→ **Task requirements**:
Beginning with the line where "[00:00:00.60 to 00:00:00.80]" appears, restate each line word for word until the data ends. Pictures do not go in.

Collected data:
________________
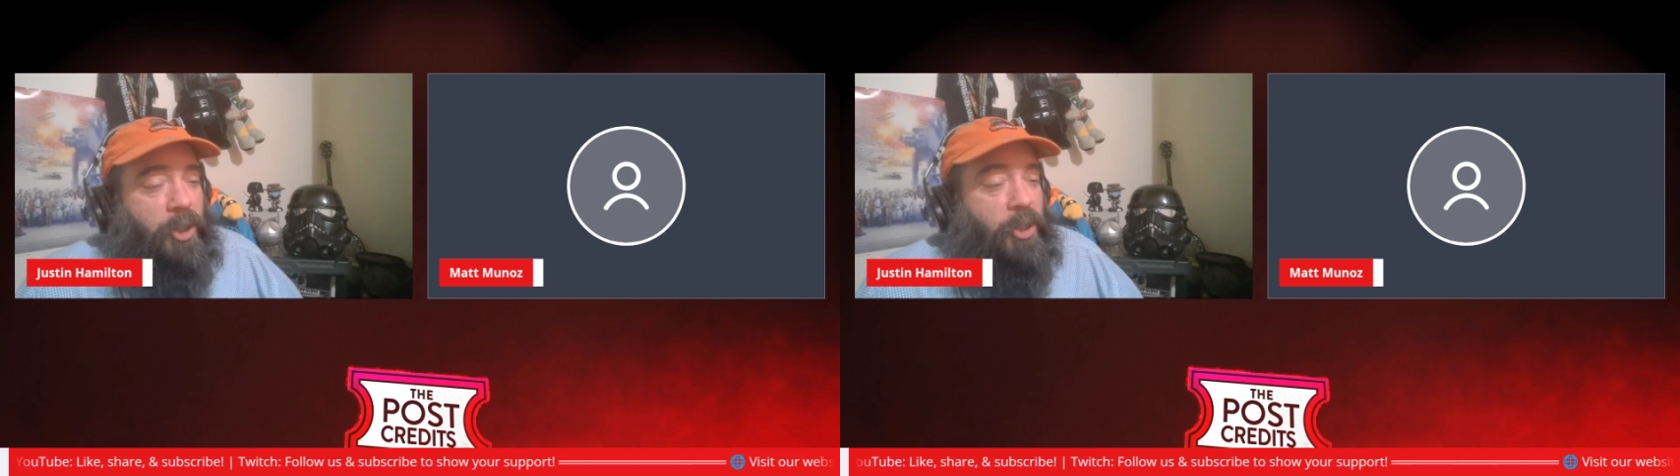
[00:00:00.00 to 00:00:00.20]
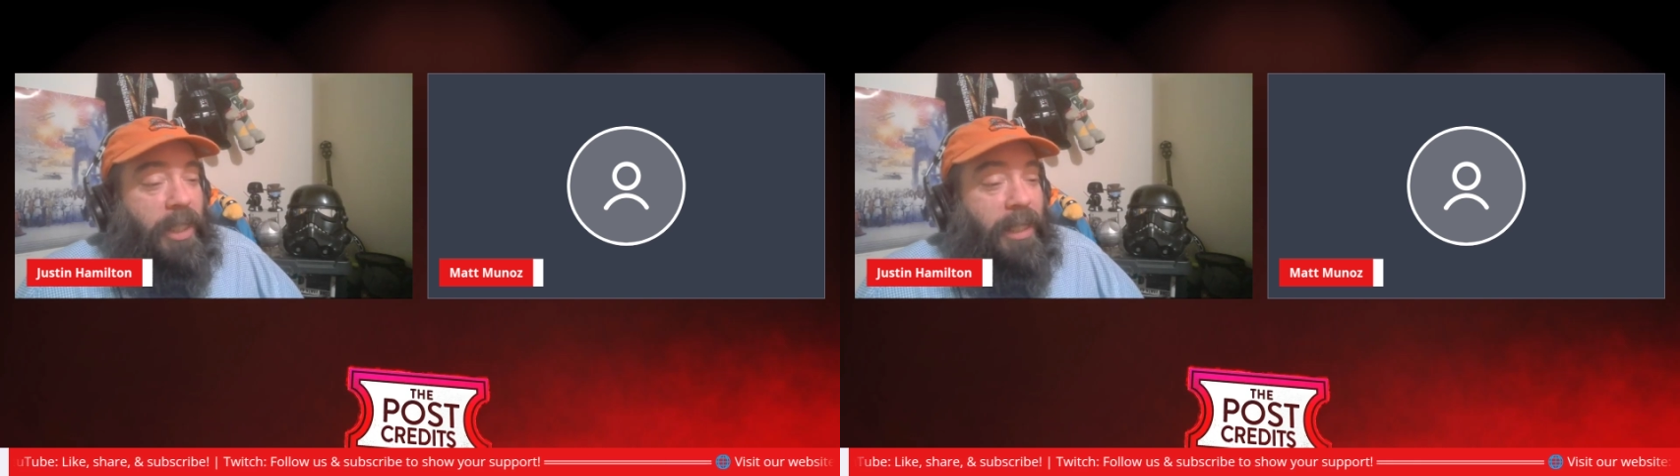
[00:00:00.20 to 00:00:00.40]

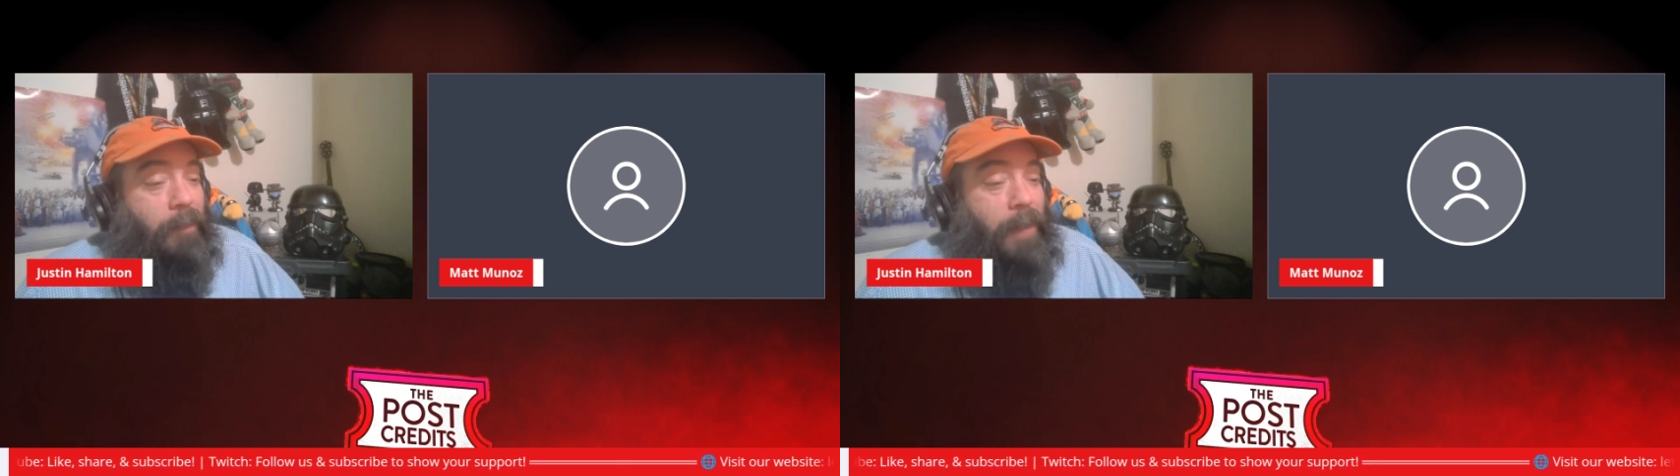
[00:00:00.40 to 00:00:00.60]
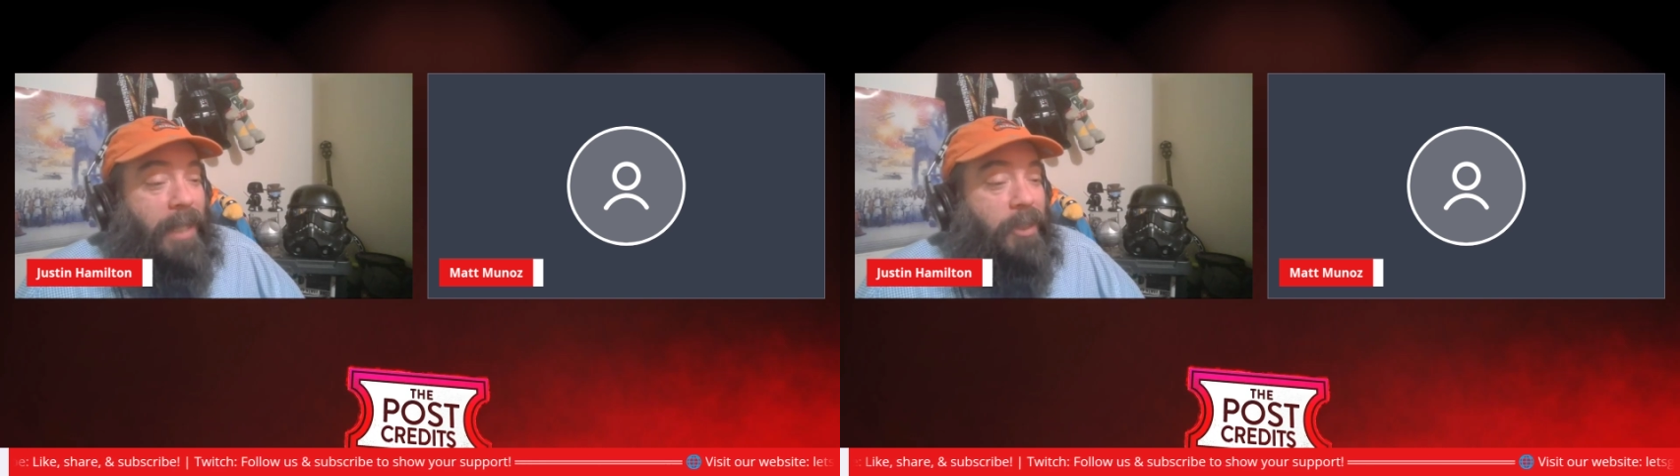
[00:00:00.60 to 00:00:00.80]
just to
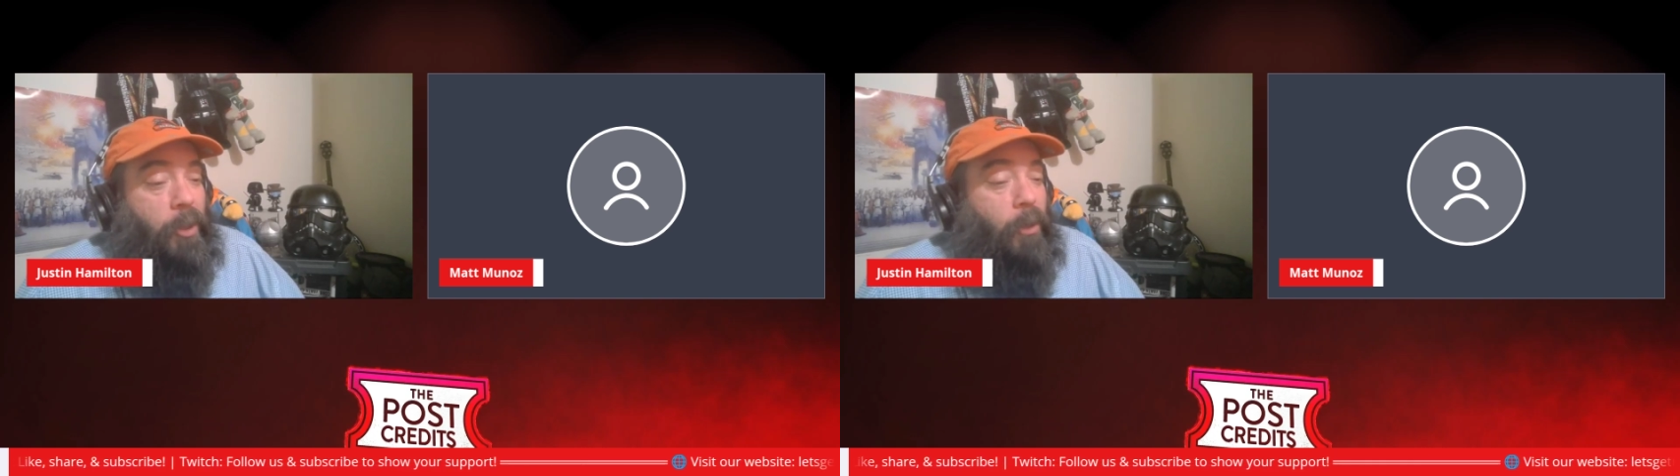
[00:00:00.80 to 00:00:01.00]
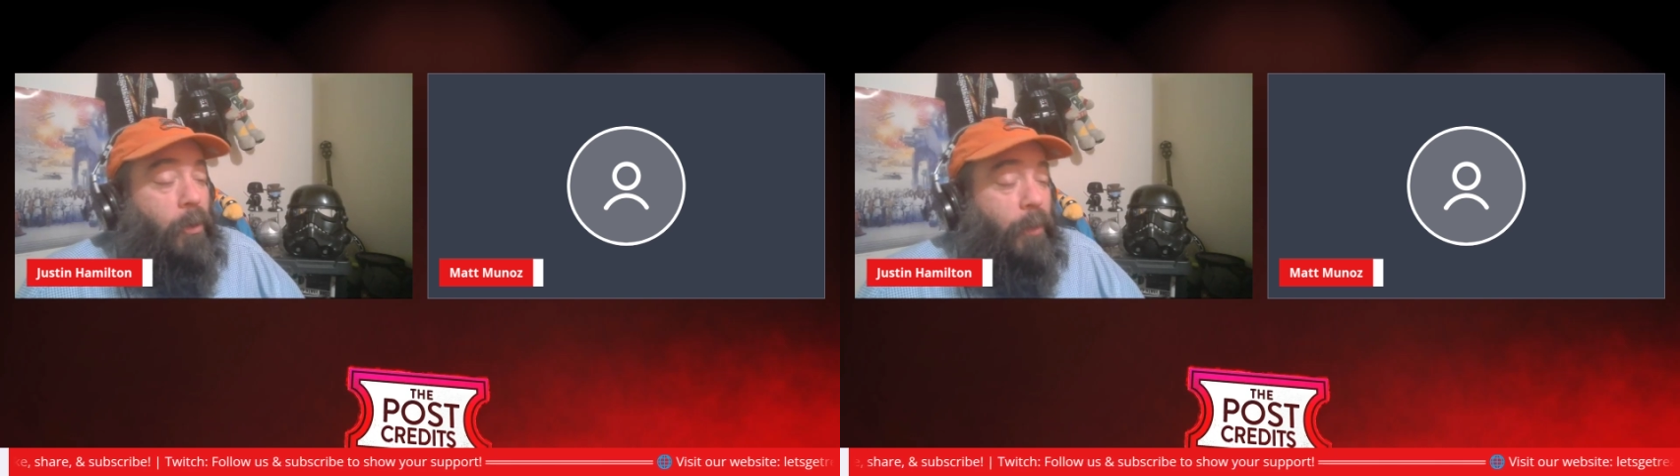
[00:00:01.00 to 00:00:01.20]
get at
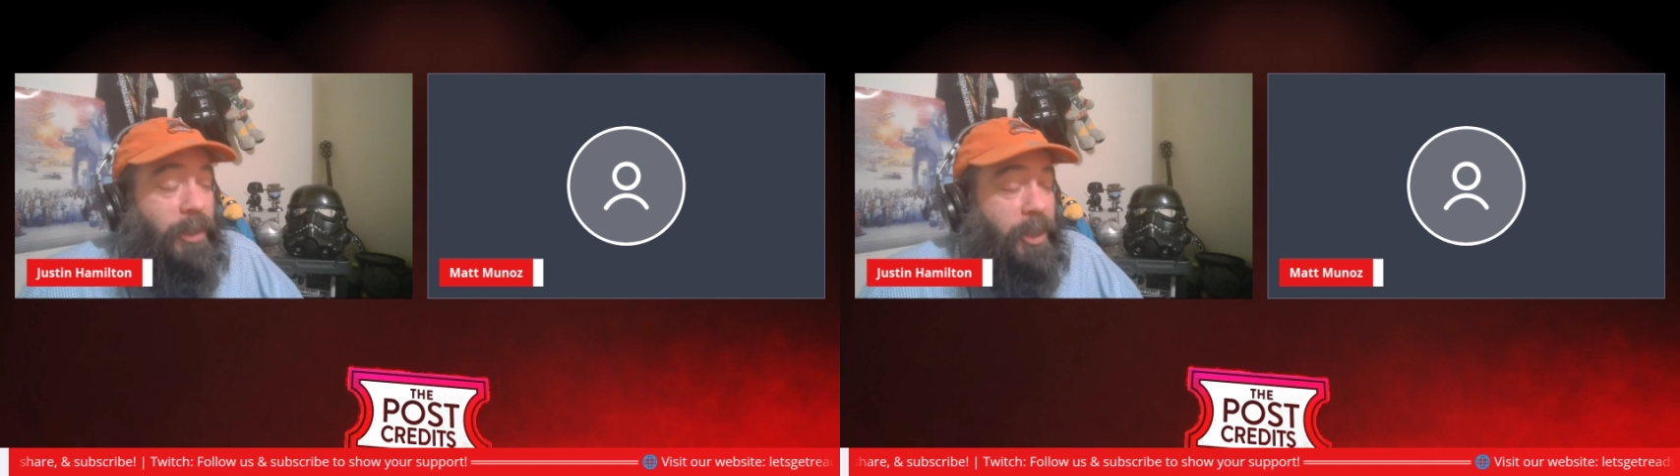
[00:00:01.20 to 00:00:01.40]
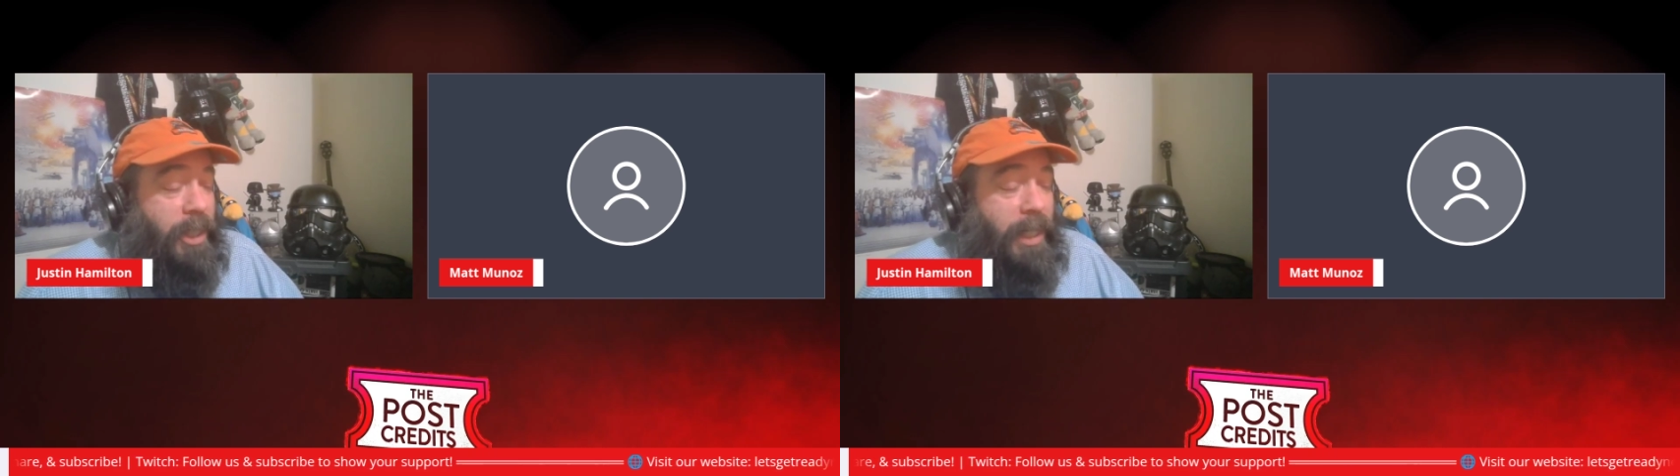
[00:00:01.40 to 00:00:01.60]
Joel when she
________________
→ **Result of the exercise**:
[00:00:00.60 to 00:00:00.80]
just to
[00:00:00.80 to 00:00:01.00]
[00:00:01.00 to 00:00:01.20]
get at
[00:00:01.20 to 00:00:01.40]
[00:00:01.40 to 00:00:01.60]
Joel when she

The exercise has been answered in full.